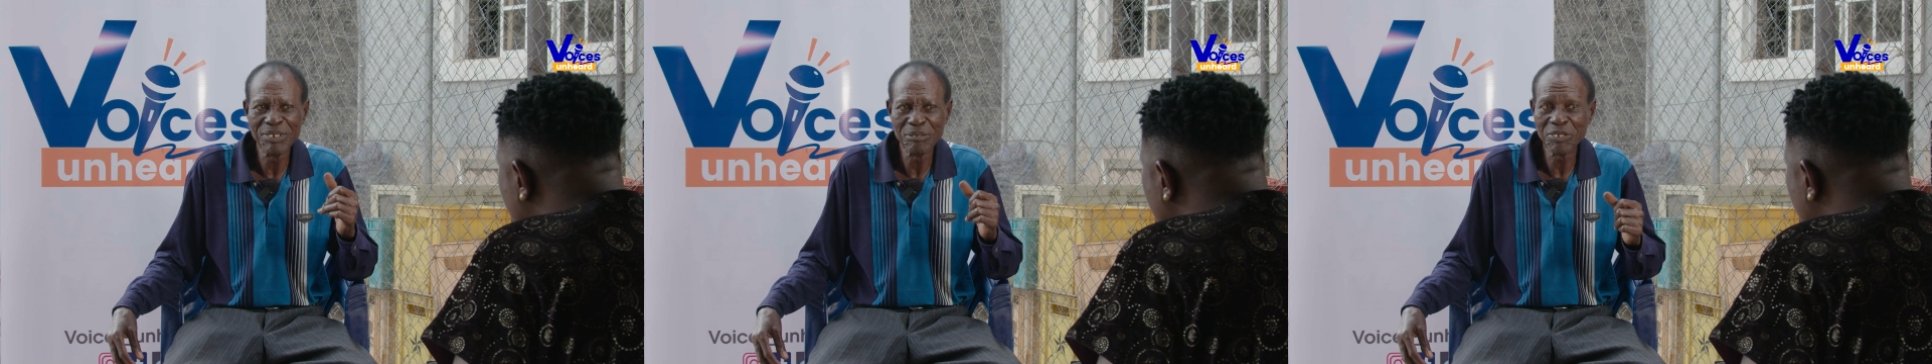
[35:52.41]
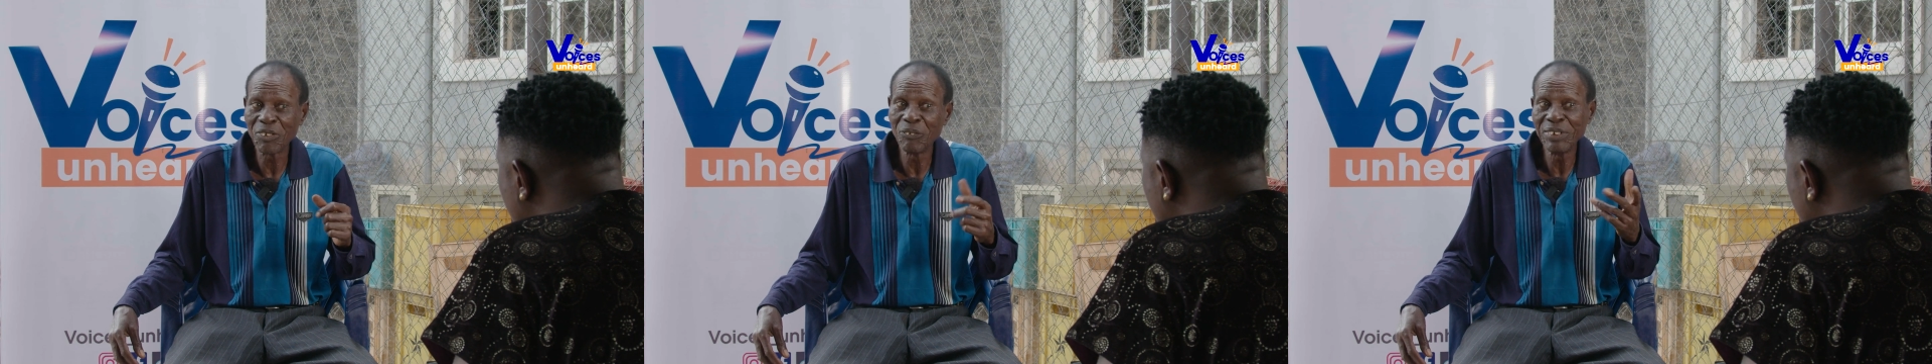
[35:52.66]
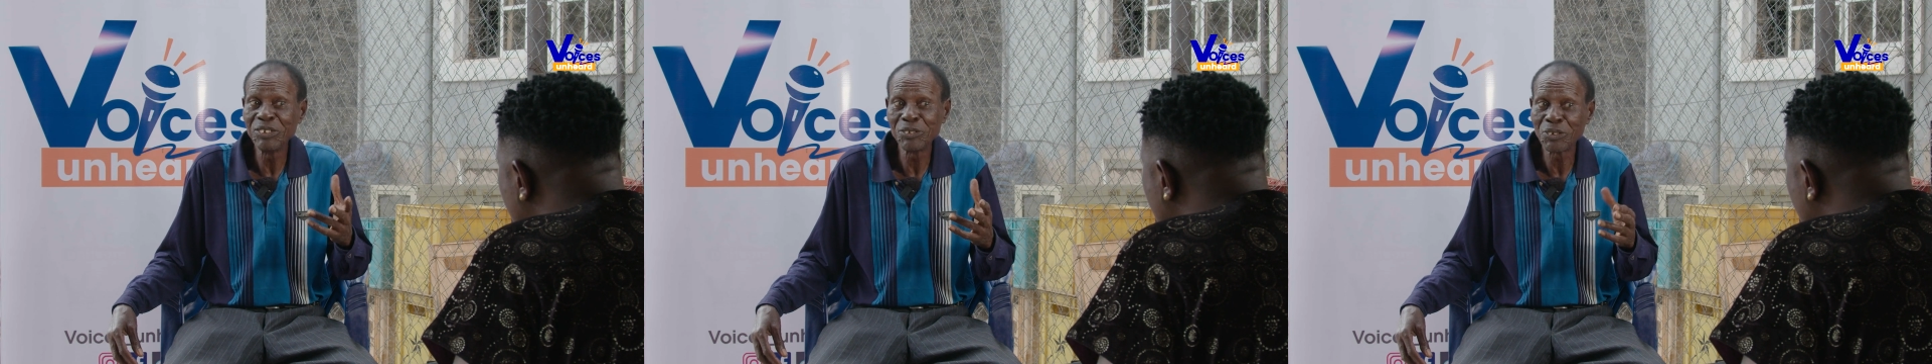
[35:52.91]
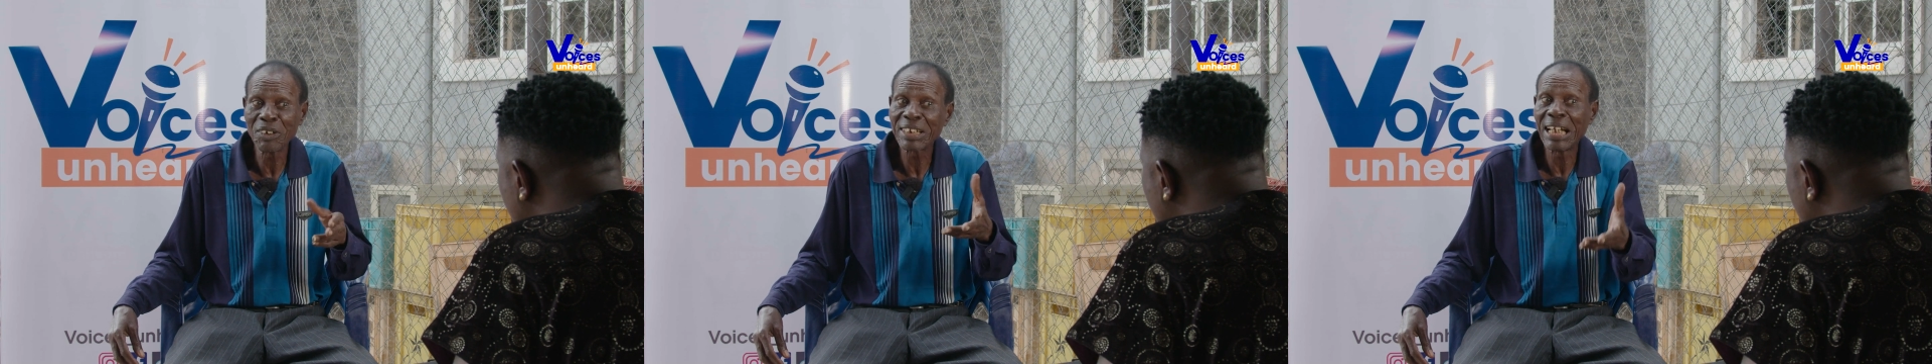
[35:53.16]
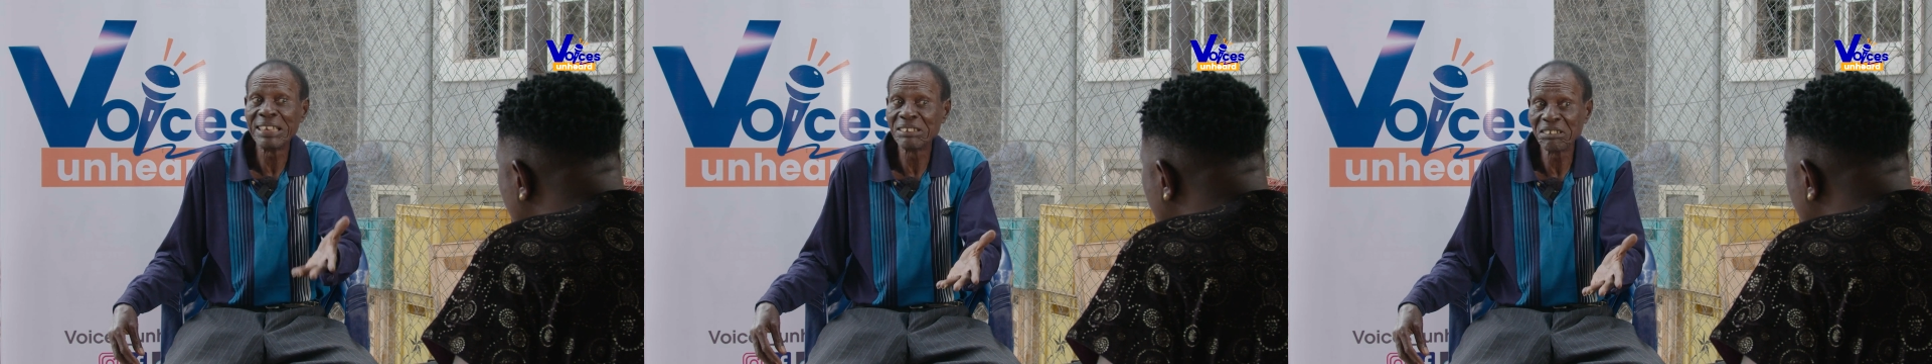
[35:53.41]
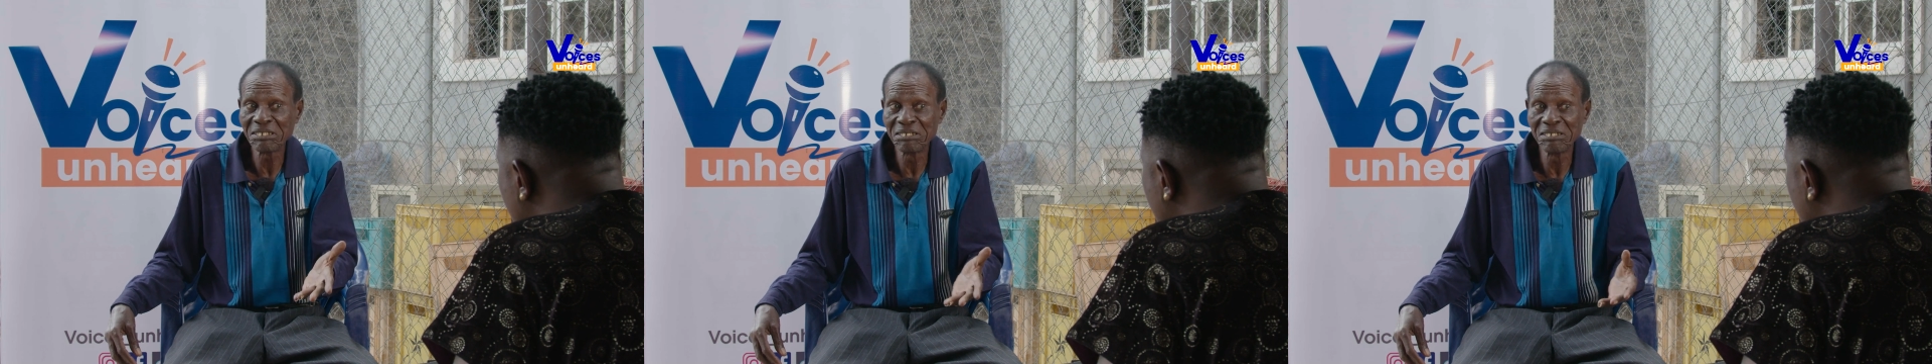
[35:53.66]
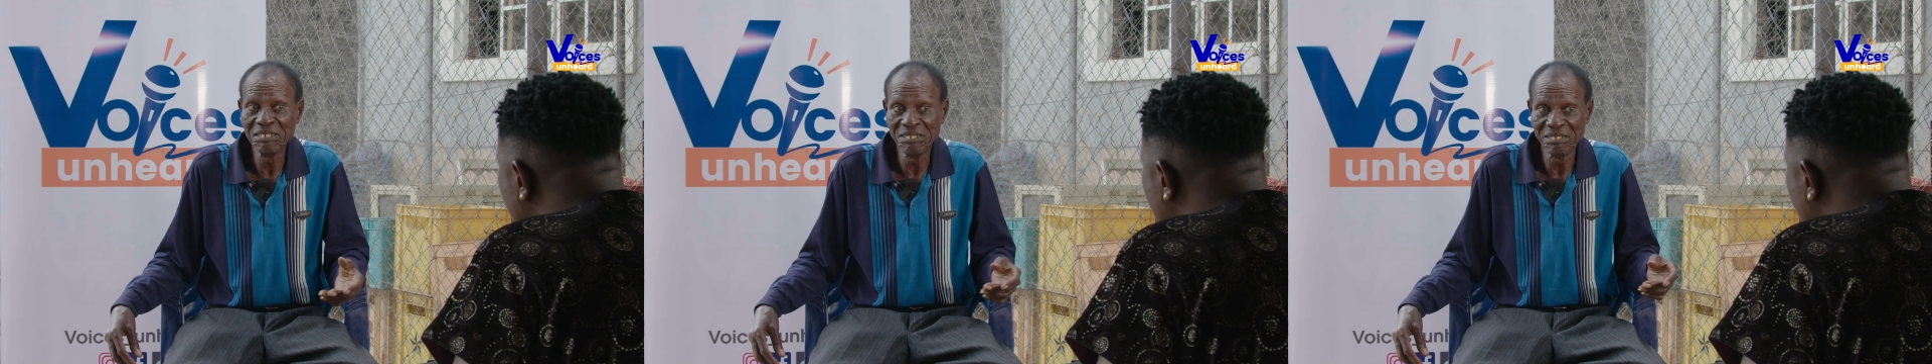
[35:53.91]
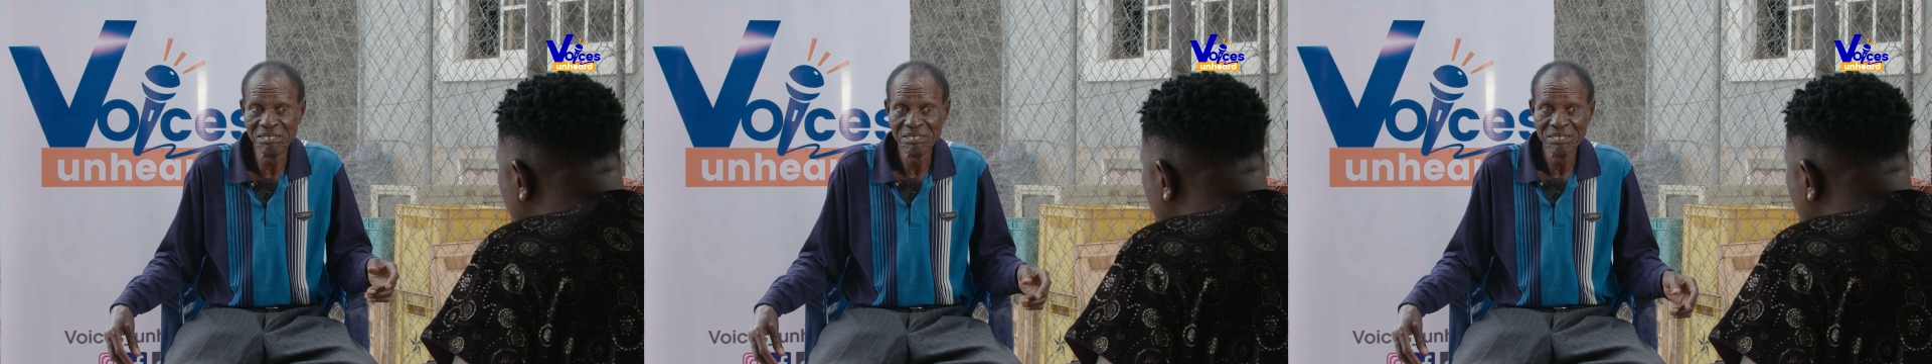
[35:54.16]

it because when you talk, I just show you.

▶ **Your instructions**: Make a word-for-word copy of the entries, without any pictures.

▶ **Answer box**:
[35:52.41]
[35:52.66]
[35:52.91]
[35:53.16]
[35:53.41]
[35:53.66]
[35:53.91]
[35:54.16]

it because when you talk, I just show you.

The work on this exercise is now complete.